Tell us a little about yourself.

I used to work in academia as a research chemist. I spent most of my time in the lab tinkering with exotic – and often toxic – chemicals making novel synthetic inorganic compounds.

Or indeed, daydreaming about the variables and analysis I could use to design new experiments to understand how different reactions might play out.

What prompted to move into the world of craft distilling?

I fell out of love with the academic lifestyle, but not so much chemistry or more specifically, the process of making things.

It was time to move on, but I didn’t really know what I was looking to do. I wanted to work in an environment that brought innovation and research closer to the ultimate beneficiary and to experience that journey from start to finish.

I was also a passionate forager and food lover, so making wild inspired distilled spirits, drawing on my chemistry background to build and explore a library of wild flavours, felt like a natural progression.

What lessons have you learned in started your own gin business?

There is never enough time to do it all. You need to work with people that truly understand your vision and ethos. There are no shortcuts.

A brand’s values are like a lens through which you must view the world. Once you start the journey you mustn’t put that lens down or you may not arrive where you expected to be.

Gin is a saturated market so what makes your gin and other distilled drinks stand out from the competition?

Simple: great taste. But putting my passion for quality aside for a moment, the importance of people and place to the spirits we produce can not be overstated.

It is our meticulous methodology and wild inspiration that creates spirits of unique natural character, carefully crafted to reflect where and how they are made.

But perhaps most importantly, we don’t look at what other people are doing and try to stand out. We stand by our values and make what we love and we’re OK with the fact that it probably won’t be to everyone’s taste.

How have your studies in chemistry helped you create award-winning spirits?

I think crucially the ability to break down the complexities of a finely balanced recipe into the constituent process stages and ingredients required that when combined in just the right way creates something much greater than the sum of their parts. That’s always the goal and there are no shortcuts, but the methodical and scientific approach helps immensely to achieve it, particularly when untangling the sometimes raucous and variable nature of wild ingredients.

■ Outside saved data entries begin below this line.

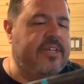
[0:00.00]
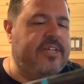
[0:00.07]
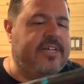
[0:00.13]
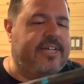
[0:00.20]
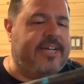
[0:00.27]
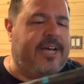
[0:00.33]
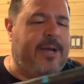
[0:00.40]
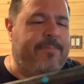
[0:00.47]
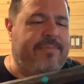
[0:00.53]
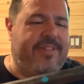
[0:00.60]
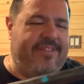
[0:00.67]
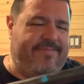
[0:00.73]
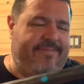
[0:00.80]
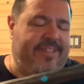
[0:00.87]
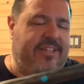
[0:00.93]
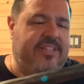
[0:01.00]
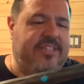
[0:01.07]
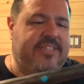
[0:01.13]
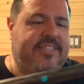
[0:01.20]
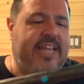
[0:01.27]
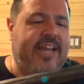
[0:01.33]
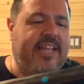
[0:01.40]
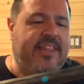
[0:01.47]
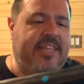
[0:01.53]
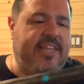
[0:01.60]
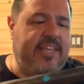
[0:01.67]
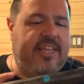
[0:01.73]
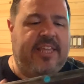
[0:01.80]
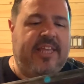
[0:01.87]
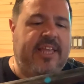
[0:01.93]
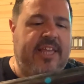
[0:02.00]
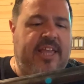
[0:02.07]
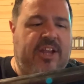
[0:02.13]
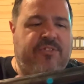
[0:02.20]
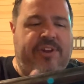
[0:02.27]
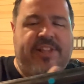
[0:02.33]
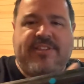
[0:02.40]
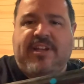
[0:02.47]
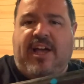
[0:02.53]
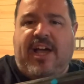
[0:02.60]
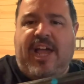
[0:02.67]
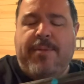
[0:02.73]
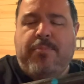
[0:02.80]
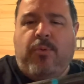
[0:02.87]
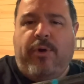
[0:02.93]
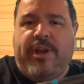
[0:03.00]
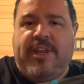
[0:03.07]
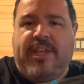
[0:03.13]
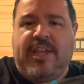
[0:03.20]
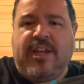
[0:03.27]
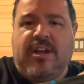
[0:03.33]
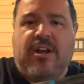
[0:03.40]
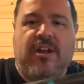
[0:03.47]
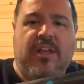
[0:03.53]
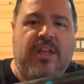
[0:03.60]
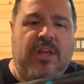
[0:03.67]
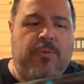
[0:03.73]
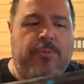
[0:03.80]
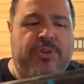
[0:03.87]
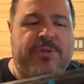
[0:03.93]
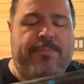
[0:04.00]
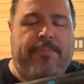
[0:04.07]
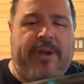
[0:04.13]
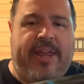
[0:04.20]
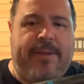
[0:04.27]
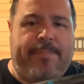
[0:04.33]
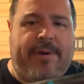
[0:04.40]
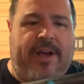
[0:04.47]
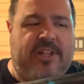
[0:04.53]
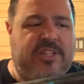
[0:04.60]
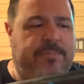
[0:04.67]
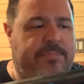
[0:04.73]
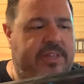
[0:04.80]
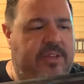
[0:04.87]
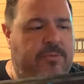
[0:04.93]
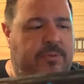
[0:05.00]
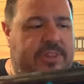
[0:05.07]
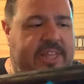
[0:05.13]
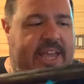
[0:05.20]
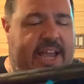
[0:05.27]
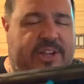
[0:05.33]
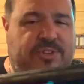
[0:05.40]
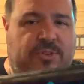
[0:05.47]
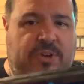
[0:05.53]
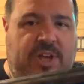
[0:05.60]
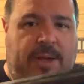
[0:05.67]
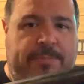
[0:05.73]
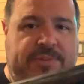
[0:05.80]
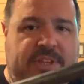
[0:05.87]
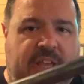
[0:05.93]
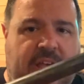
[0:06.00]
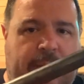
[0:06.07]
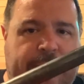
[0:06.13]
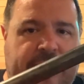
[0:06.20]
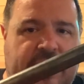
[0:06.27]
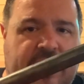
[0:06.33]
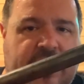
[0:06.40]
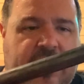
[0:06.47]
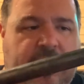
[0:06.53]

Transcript: Um, secondly, it creates a high point here, which might possibly, when the axle comes up,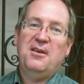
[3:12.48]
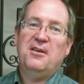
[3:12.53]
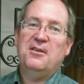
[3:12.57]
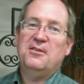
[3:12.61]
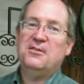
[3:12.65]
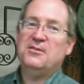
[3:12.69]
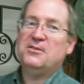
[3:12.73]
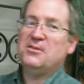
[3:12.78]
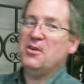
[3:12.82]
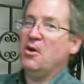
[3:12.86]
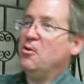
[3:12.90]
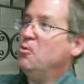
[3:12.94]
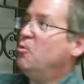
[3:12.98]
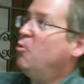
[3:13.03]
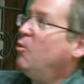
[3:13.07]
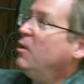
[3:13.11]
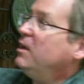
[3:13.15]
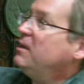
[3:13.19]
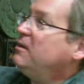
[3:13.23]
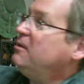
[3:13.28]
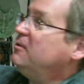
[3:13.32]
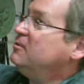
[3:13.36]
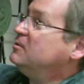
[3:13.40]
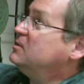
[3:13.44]
So
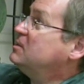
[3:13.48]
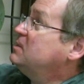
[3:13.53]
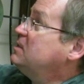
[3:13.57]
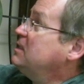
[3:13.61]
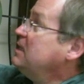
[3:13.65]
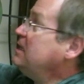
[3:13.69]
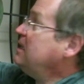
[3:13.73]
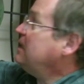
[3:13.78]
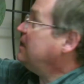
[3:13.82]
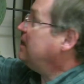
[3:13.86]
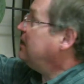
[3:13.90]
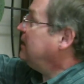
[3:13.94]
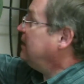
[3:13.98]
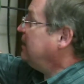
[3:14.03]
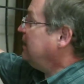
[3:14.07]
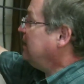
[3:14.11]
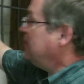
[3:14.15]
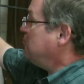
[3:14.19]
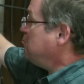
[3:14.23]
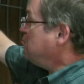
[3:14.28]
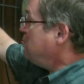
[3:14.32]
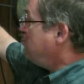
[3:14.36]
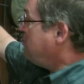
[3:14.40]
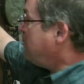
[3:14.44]
what you see
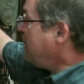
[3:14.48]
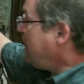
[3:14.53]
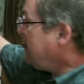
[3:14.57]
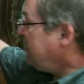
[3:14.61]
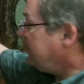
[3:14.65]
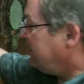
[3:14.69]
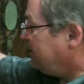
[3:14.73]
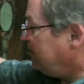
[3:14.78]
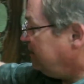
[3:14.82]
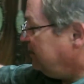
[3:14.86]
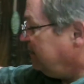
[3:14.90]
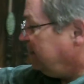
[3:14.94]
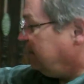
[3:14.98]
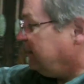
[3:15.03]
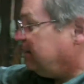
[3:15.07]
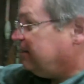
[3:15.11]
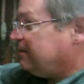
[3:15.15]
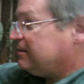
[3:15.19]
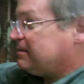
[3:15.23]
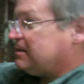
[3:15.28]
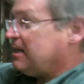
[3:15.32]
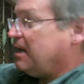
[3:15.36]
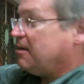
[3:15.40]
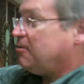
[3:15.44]
embedded in
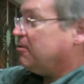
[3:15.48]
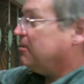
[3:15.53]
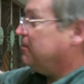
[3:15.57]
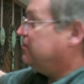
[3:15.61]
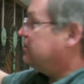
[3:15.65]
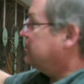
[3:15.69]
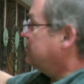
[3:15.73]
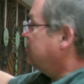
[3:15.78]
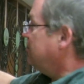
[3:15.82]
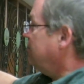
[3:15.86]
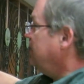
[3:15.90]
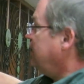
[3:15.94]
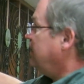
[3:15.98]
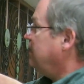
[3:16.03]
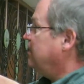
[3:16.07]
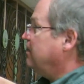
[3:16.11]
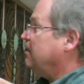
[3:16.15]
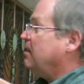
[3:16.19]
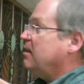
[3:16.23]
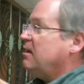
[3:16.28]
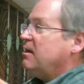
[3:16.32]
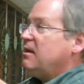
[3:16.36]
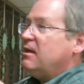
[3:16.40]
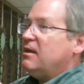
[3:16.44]
this decorative screen
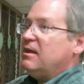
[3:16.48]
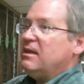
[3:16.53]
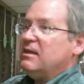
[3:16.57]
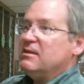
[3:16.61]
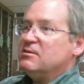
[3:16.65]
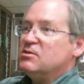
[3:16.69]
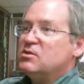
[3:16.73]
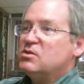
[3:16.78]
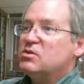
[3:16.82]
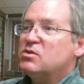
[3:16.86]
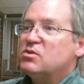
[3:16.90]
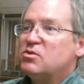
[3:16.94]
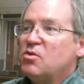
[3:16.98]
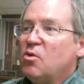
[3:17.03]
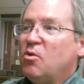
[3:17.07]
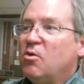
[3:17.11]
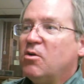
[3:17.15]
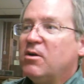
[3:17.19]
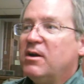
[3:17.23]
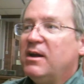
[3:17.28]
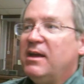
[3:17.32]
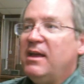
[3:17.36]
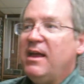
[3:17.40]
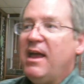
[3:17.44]
is
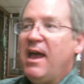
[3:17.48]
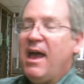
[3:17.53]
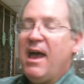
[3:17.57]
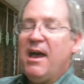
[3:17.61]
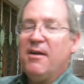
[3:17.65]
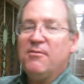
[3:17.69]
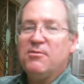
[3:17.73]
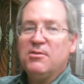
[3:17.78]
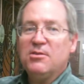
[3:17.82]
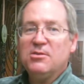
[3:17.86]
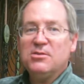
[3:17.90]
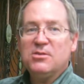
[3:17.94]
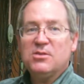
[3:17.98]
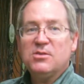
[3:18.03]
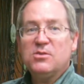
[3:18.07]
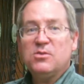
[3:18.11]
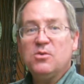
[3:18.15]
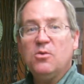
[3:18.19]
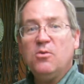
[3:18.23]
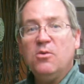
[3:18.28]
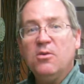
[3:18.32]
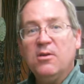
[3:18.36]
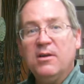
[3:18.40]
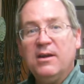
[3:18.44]
story after
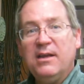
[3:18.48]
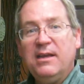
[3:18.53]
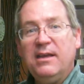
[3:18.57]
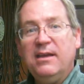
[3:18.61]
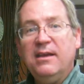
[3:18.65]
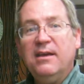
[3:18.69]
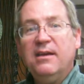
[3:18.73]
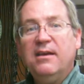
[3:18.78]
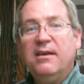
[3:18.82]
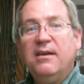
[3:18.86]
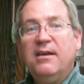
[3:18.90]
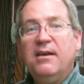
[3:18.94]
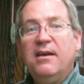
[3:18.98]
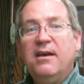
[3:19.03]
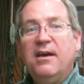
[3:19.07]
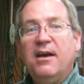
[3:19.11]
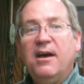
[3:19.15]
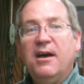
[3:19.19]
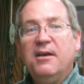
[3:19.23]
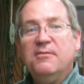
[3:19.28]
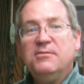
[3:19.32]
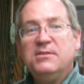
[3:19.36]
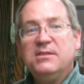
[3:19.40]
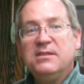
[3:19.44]
story
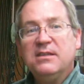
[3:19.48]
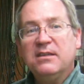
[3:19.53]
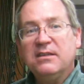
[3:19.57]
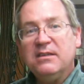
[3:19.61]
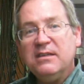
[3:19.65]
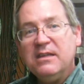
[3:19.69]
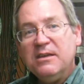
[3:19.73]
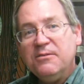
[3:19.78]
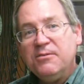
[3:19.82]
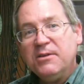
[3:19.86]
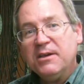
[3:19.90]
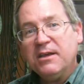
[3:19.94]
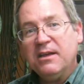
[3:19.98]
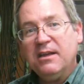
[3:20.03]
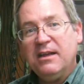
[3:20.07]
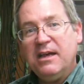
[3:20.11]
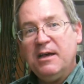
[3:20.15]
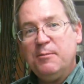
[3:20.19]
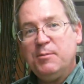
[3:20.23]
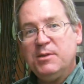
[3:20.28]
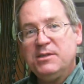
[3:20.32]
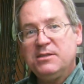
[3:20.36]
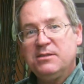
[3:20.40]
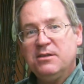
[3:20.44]
of significant
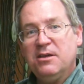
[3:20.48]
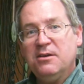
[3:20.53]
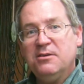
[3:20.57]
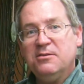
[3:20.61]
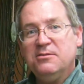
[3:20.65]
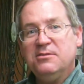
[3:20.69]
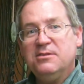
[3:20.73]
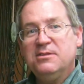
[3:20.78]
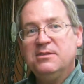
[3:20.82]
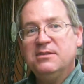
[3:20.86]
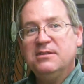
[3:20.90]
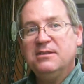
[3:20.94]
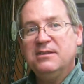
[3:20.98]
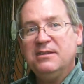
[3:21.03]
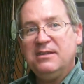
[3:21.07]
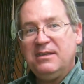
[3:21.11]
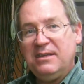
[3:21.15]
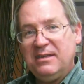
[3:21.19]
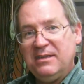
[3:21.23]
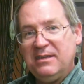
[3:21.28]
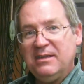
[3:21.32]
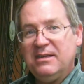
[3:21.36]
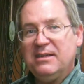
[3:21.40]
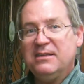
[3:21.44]
episodes
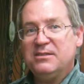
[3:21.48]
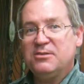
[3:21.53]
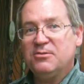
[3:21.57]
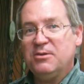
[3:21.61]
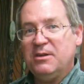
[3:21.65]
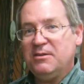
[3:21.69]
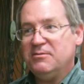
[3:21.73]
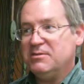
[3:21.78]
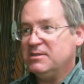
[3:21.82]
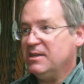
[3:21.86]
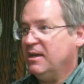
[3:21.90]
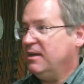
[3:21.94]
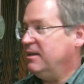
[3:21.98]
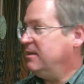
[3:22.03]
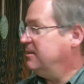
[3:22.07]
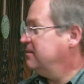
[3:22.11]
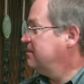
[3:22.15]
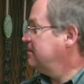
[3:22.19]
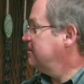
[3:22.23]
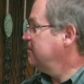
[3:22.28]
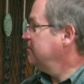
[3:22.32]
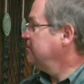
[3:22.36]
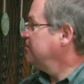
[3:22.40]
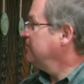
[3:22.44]
in the history of
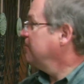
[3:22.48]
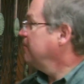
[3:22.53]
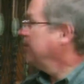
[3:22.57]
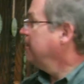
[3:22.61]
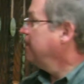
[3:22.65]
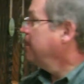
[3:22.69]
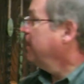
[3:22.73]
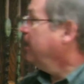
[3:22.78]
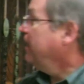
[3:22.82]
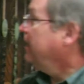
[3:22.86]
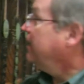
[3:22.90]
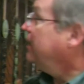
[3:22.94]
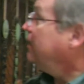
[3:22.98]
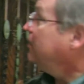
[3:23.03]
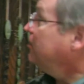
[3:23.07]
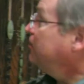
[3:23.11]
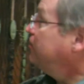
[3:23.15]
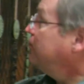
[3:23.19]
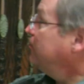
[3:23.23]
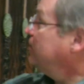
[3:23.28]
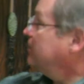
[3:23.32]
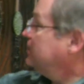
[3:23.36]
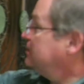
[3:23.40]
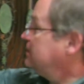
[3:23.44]
science. Here,
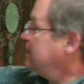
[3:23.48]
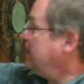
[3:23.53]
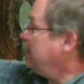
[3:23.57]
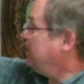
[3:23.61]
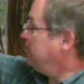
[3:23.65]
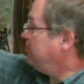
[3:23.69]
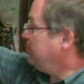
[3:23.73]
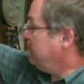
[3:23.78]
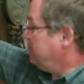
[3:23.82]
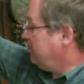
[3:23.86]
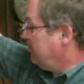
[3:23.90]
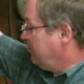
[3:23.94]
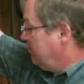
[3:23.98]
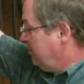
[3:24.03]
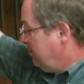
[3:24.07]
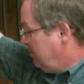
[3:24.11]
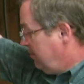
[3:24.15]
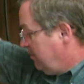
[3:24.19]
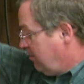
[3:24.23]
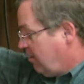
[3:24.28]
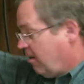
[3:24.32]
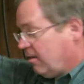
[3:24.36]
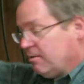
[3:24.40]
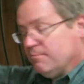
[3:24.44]
for example,
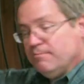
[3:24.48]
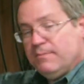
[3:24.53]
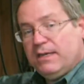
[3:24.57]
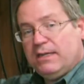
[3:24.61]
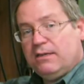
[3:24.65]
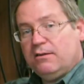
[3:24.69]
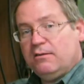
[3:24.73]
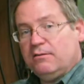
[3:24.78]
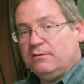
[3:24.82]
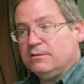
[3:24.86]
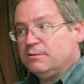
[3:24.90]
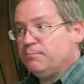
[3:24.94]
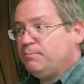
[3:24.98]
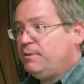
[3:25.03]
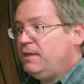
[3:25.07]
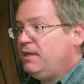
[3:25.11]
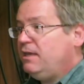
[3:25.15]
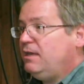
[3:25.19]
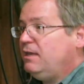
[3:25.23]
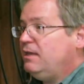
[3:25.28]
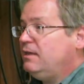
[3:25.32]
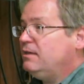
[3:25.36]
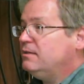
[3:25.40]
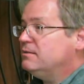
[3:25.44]
are Mendel's
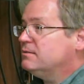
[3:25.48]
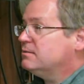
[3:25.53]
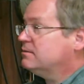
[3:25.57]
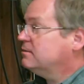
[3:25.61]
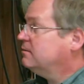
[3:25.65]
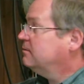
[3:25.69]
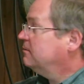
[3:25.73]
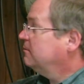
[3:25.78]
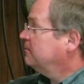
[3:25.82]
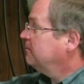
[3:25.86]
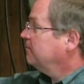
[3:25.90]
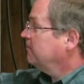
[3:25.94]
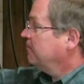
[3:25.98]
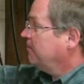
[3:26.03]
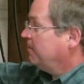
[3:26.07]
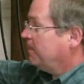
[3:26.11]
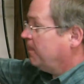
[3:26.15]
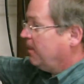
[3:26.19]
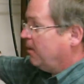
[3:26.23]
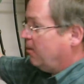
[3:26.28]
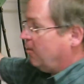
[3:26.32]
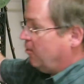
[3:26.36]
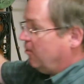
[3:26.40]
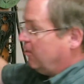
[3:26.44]
peas,
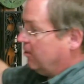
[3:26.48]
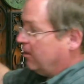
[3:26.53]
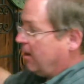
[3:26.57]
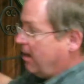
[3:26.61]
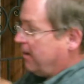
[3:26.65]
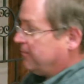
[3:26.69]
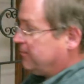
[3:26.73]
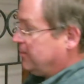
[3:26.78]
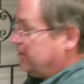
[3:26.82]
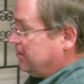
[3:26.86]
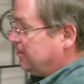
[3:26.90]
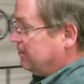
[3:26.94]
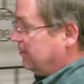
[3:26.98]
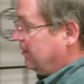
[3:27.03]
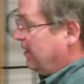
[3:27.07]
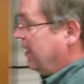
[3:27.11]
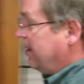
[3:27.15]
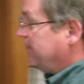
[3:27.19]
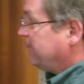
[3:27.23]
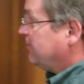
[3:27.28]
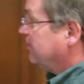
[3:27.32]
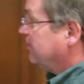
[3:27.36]
or off to the left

Lastly, the attention to detail and commitment to constantly learning, innovating and improving keeps quality high and our customers’ interest piqued.

Why is foraging for local ingredients important to you?

Natural connection is at the heart of what Slake is about. It’s through our passion for harnessing wild and locally grown ingredients that we hope to foster this connection to land in others.

Whilst it’s not yet possible to grow or gather all the ingredients we use in Sussex, by drawing our focus to such ingredients it unlocks the unique character that can be drawn through from place and the necessity of a limited palette boosts our creativity.

I also hope that our nature-led approach helps build a sustainable mindset within the other businesses we work with and our customers.

What do you most enjoy about running a small distillery business?

Everything about Slake, from the products to the working environment is built around mine and the company’s values and ethos.

We decide what we make and how we do it and can unashamedly put our whole heart into everything we do.

What are the challenges you face?

There are an awful lot of resources needed to support and grow a brand, particularly in a crowded and noisy global marketplace, especially in an increasingly digitally reliant space.

As a small business, even with a strong brand and good products, it’s tough to compete and you have to choose how you allocate your resources very carefully.

What are your plans for the future?

We’ve been kept rather busy of late renovating an old Victorian granary in Worthing to re-home our growing distillery and create a new tasting room.

The Chalkhouse will be opening shortly for distillery tours, tasting flights and cocktail experiences with a focus on celebrating Sussex produce and wild ingredients, carefully curated for locals and visitors alike.

Plus I’m launching two new spirits later this year too so keep an eye out for those.